If that’s all you’ve got, Sen. Nelson, we respectfully suggest that the state of Texas can do better by its children.

6 thoughts on “But He Can Manage a Meeting!

  1. Don McLeroy is a disgrace and an embarrassment to the state of Texas….as if we needed anything to drag us further down than we already stand nationwide.

    The idea that “creationism” is a science is ludicrous. We do not need people like this on the State School Board, much less leading it.

    Carol Brady
    Retired Teacher and Christian….not of the right wing type

  2. The Republicans are struggling to find something nice to say about McLeroy. Its funny to watch. “He can manage a meeting” is about as lame as it gets.

  3. From what I could tell at the meeting in March, Chairman McLeroy disrupted the Social Studies rewrite process in much the same way as ELA. The full board took actions on an agenda item marked “review” with no testimony from any of the Social Studies writing teams. McLeroy then halted the process without a vote. At the SBOE meeting in May, Chairman McLerory admitted he passed unfinished drafts of the revised Social Studies TEKS despite expressions of surprise from SBOE and writing team members. They were told all deliberations were private until the draft was finalized.

    Wise chairmanship involves adhering to rules and processes in order to protect the minority from the majority. But time and again, the process is changed with members claiming their authority is greater than any rule, any procedure.

    Statesmanship acts to protect all, partisanship protects only one..

  4. Heck. My 15-year-old daughter is downstairs right now managing a cooking meeting for her Spanish class. They have to prepare a Spanish delicacy from scratch for her Honors Spanish Class. Don McLeroy and 15-year-old girls flunking math can manage meetings. Does that say something or what?

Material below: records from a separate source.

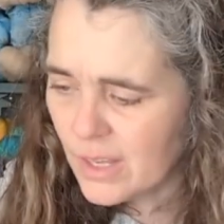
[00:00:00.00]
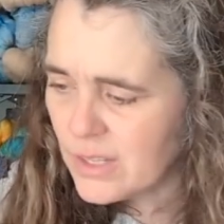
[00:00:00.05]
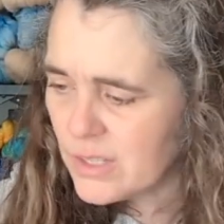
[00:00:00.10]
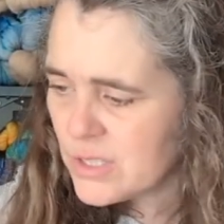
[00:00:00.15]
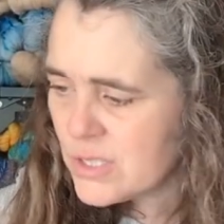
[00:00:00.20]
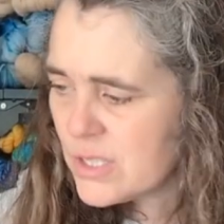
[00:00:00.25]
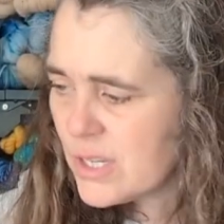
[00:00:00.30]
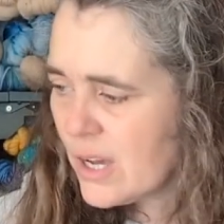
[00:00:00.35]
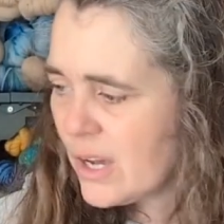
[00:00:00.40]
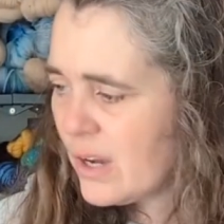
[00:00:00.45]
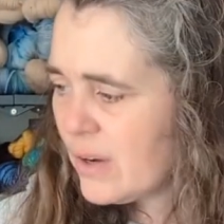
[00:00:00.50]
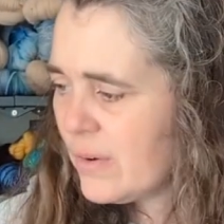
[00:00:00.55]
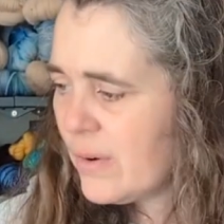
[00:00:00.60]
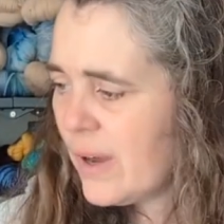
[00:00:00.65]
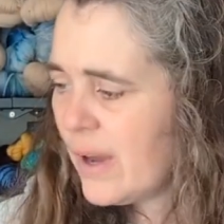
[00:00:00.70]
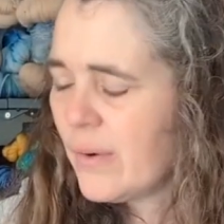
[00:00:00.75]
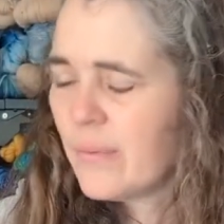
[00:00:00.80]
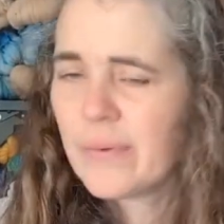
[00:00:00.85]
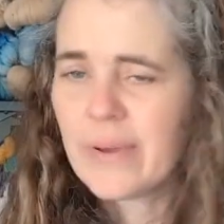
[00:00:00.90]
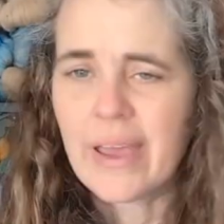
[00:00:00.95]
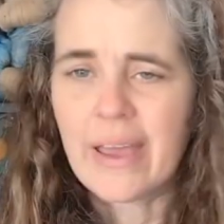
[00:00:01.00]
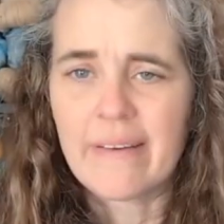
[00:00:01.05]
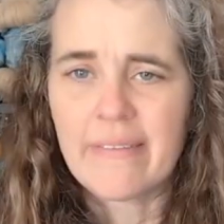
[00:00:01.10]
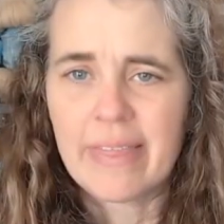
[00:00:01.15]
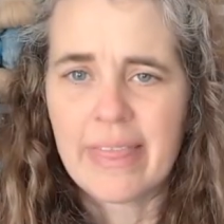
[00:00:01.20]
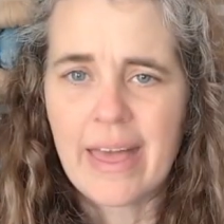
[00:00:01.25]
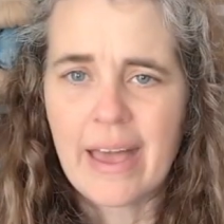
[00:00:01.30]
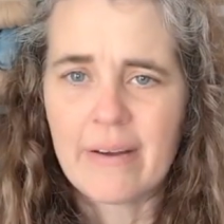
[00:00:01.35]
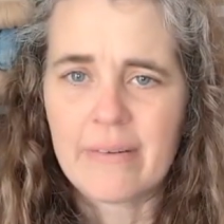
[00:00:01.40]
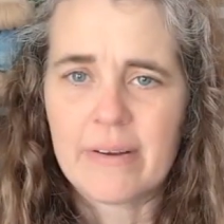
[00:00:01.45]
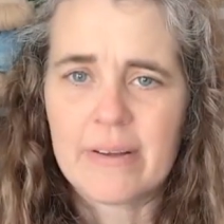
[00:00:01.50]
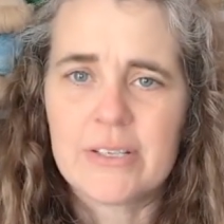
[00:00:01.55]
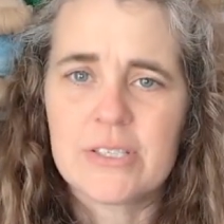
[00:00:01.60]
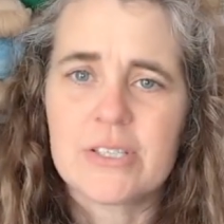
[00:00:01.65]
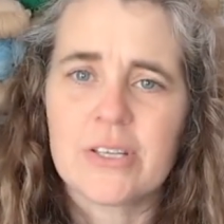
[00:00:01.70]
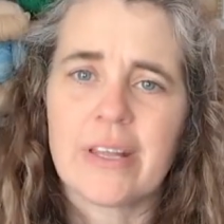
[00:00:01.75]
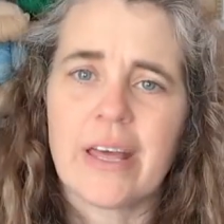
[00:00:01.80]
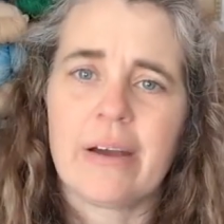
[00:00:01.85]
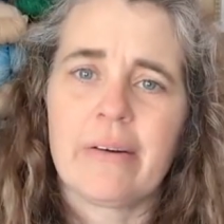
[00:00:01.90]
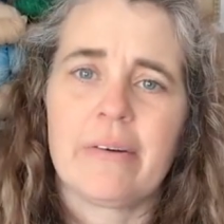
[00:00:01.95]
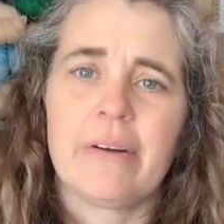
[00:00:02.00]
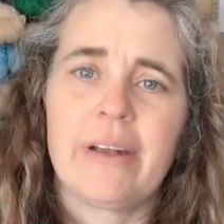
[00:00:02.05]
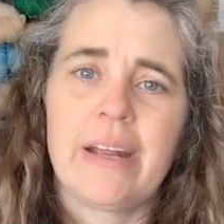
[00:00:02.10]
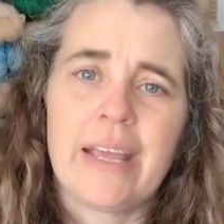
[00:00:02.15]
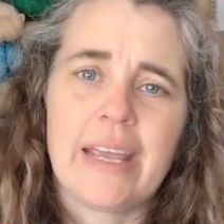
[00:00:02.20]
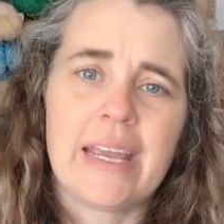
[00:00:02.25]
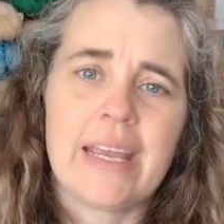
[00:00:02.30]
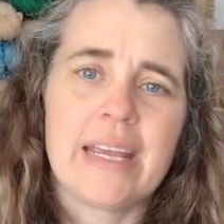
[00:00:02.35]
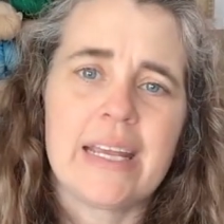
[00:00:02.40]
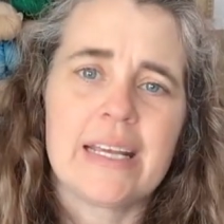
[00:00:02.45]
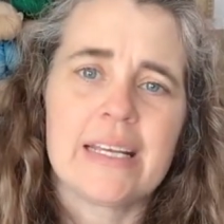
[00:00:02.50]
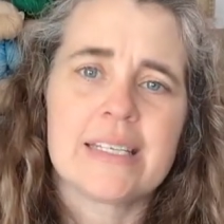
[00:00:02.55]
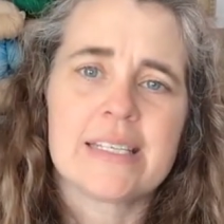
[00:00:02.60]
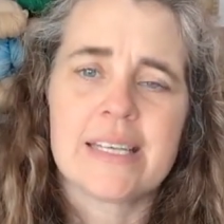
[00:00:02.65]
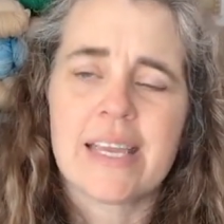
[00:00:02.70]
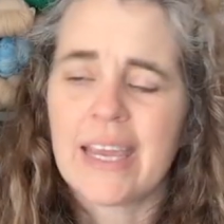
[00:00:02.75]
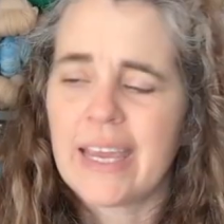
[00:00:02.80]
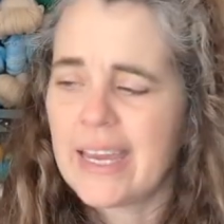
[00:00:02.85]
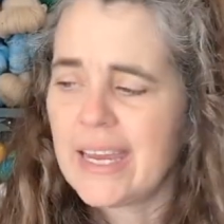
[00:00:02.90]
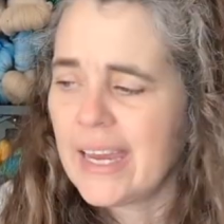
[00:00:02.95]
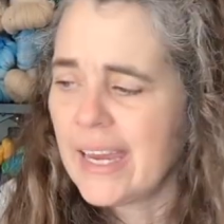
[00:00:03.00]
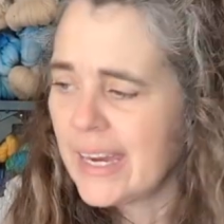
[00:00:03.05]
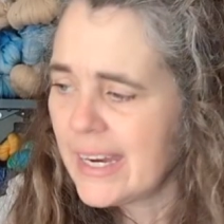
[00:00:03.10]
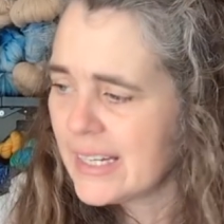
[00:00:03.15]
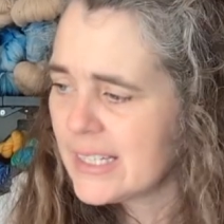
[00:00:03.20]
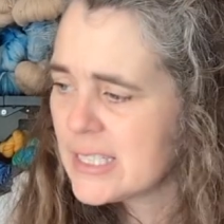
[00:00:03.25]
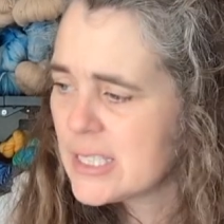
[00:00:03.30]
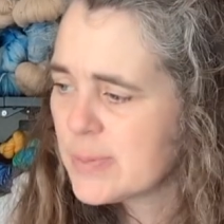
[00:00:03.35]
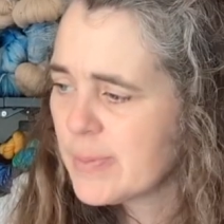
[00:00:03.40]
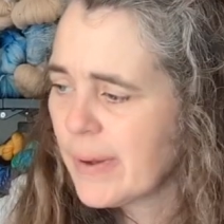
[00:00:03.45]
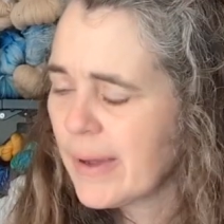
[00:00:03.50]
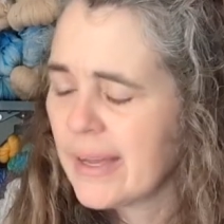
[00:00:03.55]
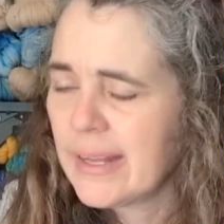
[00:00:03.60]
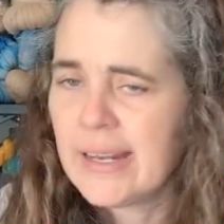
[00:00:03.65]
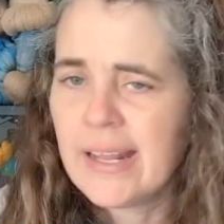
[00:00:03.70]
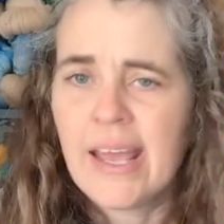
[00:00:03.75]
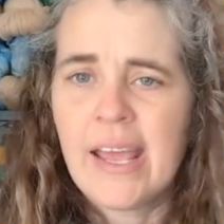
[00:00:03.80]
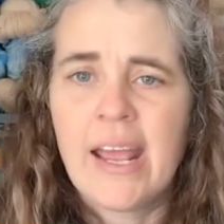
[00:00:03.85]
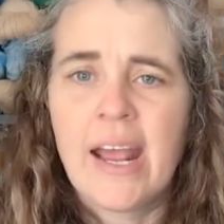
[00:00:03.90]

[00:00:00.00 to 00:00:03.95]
So we have that one. So that one is a Handspun.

  5. well.. now that Ada the transitional human evolution fossil has made an appearance, that alone should be shutting down this farse

  6. I’m a constituent of Ms. Nelson’s and several weeks ago I wrote to her specifically about not just the poor decisions that are being made, but how badly the SBOE meetings are run. If she doesn’t care to listen to her voters, it seems there are any number of other sources about how these meetings are going. She can’t say she has “absolutely no indication he hasn’t done a good job.”